Why a Three Year Plan is Easier Than Six Months

Many church leaders think it is so difficult just dealing with the crises of the next six months, they can’t imagine planning ahead for three or more years! But the truth is it’s easier to plan when we look further out in time, for at least five reasons:

1. Taking a longer view helps us get our head above water.  Without planning, as the old saying goes, we’re so “up to our neck in alligators that we forget our original objective was to drain the swamp.” But when we take the long view, we can gather other resource people and materials to limit the reptiles, so we can take on the alligators one at a time.

2. We can plan for both change and stability.  People do best when we do not try to change everything at once. By looking at yearly cycles, we can remember community and all-church events, and assess how many people we need to prepare and publicize them. We can also coordinate our efforts by connecting with other leadership groups in the church during the early planning stages.

3. It prompts us to plan in the context of the whole church and of the congregation’s mission. Just because our team is excited about stewardship doesn’t mean it will stir everyone’s heart. A three-year plan reminds us to make our decisions as part of a whole church family with many different activity areas. It also urges us to make our case for the importance of stewardship as it relates to this congregation’s specific vision.

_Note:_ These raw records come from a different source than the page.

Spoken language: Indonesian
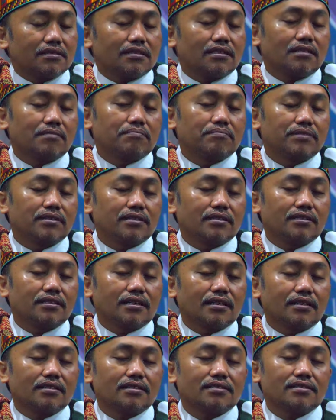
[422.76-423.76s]
lebih
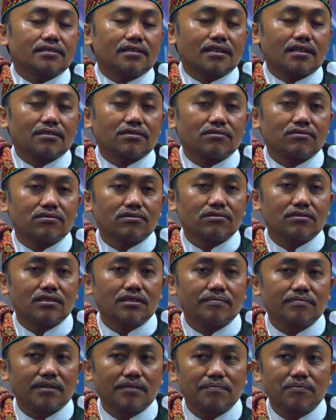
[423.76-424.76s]
dari 150
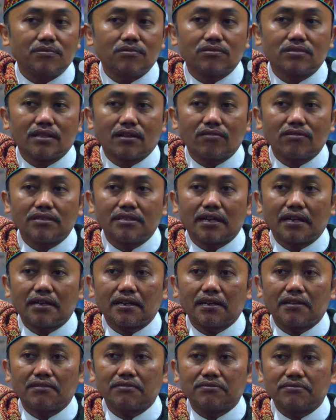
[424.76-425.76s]
tahun yang
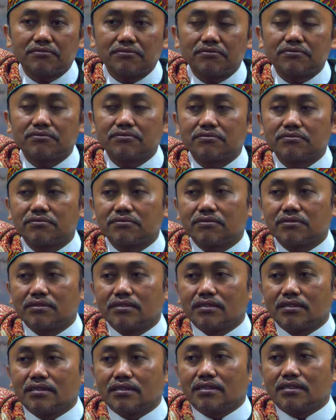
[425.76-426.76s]
lalu
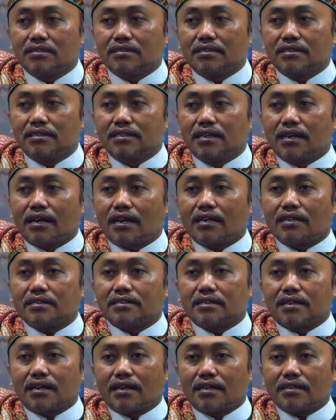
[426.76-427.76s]
tiga
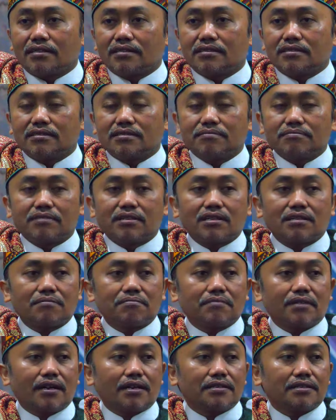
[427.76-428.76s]
aliran
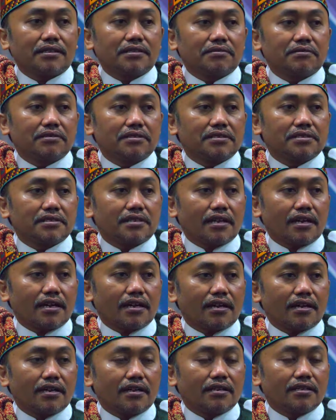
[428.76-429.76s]
berkembang di Indonesia.
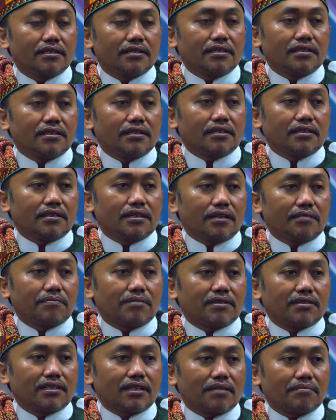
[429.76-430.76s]
Yang
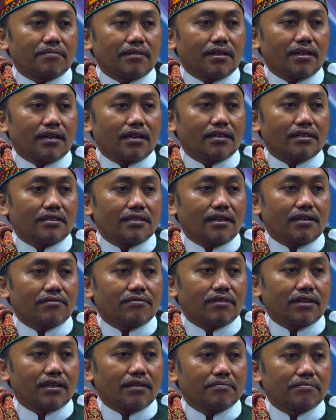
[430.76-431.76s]
pertama aliran
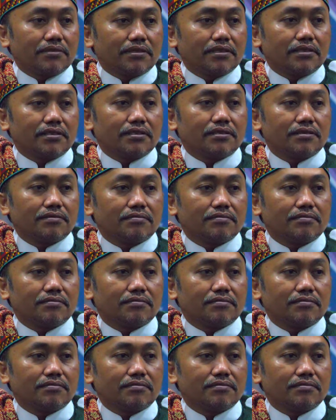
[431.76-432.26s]
Wahabi,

4. A three-year plan urges us to introduce different aspects of stewardship. With so many dimensions of stewardship of the gospel, an ongoing three-year plan gives us time to introduce one new element (perhaps in a workshop, worship series theme, newsletter article, display or special speaker) every quarter or six months according to how it will fit into the congregation’s ongoing programs. We can begin with areas of clearly expressed interest and need, and progress to stewardship areas that are less-known or more challenging to our local church members.

5. A multi-year plan prompts us to reinforce and build upon our stewardship learnings. A plan gives us both focus and direction, so we provide opportunities to grow as stewards. Each time we plan and publicize an event or share through the written word, we are building upon the aspects of stewardship we have taught before. When we finish our Year One, the plan advances and we set a course for our new Year Three. Stewardship education is like planting seeds: we are always planting and encouraging new growth.